Paper 4

Parallel learning of local SVM algorithms for classifying large datasets

Authors: Thanh-Nghi Do and Francois Poulet

Volume 31 (2017)

Abstract

We propose new parallel learning algorithms of local support vector machines (local SVMs) for effectively non-linear classification of large datasets. The algorithms of local SVMs perform the training task of large datasets with two main steps. The first one is to partition the full dataset into k subsets of data, and then the second one is to learn non-linear SVMs from k subsets to locally classify them in parallel way on multi-core computers. The k local SVMs algorithm (kSVM) uses kmeans clustering algorithm to partition the data into k clusters, then constructs in parallel non-linear SVM models to classify data clusters locally. The decision tree with labeling support vector machines (tSVM) uses C4.5 decision tree algorithm to split the full dataset into terminal-nodes, and then it learns in parallel local SVM models for classifying impurity terminal-nodes with mixture of labels.
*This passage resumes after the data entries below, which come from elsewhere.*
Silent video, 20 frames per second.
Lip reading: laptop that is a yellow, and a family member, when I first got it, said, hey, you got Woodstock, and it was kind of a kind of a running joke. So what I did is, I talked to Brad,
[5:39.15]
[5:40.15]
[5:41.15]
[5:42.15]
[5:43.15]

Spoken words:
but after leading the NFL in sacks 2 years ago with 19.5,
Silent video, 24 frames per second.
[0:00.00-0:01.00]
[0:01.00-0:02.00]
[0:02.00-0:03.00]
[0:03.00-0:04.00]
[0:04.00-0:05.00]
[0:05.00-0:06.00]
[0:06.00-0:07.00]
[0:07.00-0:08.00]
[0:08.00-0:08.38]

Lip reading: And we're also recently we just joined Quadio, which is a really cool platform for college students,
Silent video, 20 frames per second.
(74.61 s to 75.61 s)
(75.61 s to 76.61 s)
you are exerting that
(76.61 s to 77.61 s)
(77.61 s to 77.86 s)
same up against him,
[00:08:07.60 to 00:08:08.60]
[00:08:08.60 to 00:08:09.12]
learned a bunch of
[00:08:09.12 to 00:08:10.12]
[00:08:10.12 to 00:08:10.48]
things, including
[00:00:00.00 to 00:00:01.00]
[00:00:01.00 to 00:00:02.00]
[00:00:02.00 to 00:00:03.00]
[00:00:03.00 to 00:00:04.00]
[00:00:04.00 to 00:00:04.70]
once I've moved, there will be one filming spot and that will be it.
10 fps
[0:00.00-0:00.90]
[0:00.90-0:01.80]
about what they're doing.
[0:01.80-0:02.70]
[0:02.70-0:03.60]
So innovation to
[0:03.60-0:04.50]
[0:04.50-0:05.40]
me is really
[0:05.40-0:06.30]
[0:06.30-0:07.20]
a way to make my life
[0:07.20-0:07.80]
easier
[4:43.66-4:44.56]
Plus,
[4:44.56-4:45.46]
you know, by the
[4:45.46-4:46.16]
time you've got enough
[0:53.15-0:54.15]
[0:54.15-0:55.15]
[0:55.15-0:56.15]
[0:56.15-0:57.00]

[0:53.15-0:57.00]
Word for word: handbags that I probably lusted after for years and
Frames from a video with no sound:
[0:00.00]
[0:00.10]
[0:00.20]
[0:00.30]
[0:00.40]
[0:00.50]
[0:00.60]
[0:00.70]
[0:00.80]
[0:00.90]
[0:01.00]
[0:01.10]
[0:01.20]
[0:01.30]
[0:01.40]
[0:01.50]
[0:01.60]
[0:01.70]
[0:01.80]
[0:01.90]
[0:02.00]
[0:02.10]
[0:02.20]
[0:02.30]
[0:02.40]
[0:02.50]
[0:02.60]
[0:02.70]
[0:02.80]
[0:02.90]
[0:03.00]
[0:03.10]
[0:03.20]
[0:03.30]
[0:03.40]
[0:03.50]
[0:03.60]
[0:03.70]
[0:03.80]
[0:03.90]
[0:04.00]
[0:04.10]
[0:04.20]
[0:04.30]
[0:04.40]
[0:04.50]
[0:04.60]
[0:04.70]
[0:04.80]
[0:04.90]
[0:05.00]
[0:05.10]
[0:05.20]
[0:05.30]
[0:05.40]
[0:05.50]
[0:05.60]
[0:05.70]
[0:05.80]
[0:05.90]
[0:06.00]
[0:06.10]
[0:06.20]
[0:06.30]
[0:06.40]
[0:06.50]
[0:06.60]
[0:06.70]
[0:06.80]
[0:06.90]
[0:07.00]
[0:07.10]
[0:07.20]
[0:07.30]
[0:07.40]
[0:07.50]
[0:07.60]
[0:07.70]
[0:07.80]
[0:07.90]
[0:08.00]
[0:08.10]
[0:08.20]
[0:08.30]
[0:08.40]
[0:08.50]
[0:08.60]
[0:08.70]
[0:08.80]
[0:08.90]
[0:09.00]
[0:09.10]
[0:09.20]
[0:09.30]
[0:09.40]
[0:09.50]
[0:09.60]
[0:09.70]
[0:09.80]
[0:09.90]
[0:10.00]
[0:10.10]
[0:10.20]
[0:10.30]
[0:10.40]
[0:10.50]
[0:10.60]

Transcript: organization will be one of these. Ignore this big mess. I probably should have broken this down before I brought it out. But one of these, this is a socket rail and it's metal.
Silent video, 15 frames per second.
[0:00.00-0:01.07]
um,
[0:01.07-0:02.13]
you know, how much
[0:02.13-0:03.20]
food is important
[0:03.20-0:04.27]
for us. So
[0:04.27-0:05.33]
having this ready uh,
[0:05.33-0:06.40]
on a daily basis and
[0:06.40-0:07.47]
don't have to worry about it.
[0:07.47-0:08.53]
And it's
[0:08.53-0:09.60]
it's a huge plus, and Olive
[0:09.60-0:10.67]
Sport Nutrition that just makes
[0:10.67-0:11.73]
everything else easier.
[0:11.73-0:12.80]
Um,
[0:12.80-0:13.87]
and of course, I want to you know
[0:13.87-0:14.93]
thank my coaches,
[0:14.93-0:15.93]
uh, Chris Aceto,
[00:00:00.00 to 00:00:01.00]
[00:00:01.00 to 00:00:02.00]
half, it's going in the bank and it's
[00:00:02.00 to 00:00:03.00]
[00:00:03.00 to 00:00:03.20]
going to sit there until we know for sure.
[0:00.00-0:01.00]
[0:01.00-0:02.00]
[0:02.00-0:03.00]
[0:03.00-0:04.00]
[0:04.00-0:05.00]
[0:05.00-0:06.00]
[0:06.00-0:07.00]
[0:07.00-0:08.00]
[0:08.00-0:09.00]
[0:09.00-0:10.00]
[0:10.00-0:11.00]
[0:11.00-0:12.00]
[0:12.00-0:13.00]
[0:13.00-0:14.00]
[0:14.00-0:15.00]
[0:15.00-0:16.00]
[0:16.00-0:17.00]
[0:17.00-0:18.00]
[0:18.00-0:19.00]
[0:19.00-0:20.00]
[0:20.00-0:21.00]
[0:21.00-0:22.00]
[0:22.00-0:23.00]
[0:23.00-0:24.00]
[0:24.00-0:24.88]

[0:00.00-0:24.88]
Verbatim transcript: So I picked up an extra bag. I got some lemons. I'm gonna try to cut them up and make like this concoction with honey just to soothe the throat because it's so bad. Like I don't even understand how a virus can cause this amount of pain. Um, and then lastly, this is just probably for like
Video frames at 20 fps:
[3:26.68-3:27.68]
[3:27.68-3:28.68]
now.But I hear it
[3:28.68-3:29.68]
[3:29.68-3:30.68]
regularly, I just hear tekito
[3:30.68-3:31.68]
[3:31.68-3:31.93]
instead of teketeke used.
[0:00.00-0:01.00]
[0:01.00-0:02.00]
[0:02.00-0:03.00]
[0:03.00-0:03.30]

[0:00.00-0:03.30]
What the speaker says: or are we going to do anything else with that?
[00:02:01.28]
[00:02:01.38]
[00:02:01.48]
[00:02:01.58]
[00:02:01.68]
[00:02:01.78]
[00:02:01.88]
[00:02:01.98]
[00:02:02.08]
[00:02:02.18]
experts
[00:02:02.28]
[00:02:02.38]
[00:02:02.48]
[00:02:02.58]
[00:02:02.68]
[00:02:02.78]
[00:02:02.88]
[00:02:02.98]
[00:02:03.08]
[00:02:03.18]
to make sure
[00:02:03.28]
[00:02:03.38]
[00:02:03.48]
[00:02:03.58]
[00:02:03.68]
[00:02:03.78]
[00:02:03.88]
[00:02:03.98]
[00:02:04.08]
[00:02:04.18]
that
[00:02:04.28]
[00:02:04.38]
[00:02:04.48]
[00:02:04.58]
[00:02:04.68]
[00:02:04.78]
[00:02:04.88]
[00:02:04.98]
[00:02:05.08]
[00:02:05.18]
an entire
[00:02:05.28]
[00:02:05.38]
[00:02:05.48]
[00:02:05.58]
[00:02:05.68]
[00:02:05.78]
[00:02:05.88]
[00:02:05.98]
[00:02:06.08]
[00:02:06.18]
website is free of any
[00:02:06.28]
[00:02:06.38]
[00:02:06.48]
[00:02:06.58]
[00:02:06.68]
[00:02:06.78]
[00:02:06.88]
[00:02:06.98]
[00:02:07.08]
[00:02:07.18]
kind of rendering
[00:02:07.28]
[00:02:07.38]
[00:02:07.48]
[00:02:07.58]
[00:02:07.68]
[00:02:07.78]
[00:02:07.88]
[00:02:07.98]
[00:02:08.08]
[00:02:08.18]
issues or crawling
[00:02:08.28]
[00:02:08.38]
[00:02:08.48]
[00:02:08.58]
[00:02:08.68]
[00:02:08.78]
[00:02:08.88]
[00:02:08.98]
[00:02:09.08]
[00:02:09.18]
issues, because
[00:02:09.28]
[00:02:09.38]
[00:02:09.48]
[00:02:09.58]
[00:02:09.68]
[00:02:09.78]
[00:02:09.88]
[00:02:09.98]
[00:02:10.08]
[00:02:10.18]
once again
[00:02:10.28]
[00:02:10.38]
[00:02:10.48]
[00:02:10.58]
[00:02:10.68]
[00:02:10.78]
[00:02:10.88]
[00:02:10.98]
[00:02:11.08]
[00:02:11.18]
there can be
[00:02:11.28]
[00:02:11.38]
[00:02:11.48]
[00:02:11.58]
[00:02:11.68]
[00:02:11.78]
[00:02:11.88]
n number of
The krSVM algorithm is to train random ensemble of kSVM. The numerical test results on 4 datasets from UCI repository, 3 benchmarks of handwritten letters recognition and a color image collection of one-thousand small objects show that our proposed algorithms of local SVMs (kSVM, tSVM, krSVM) are efficient compared to the standard SVM (LibSVM) in terms of training time and accuracy for dealing with large datasets.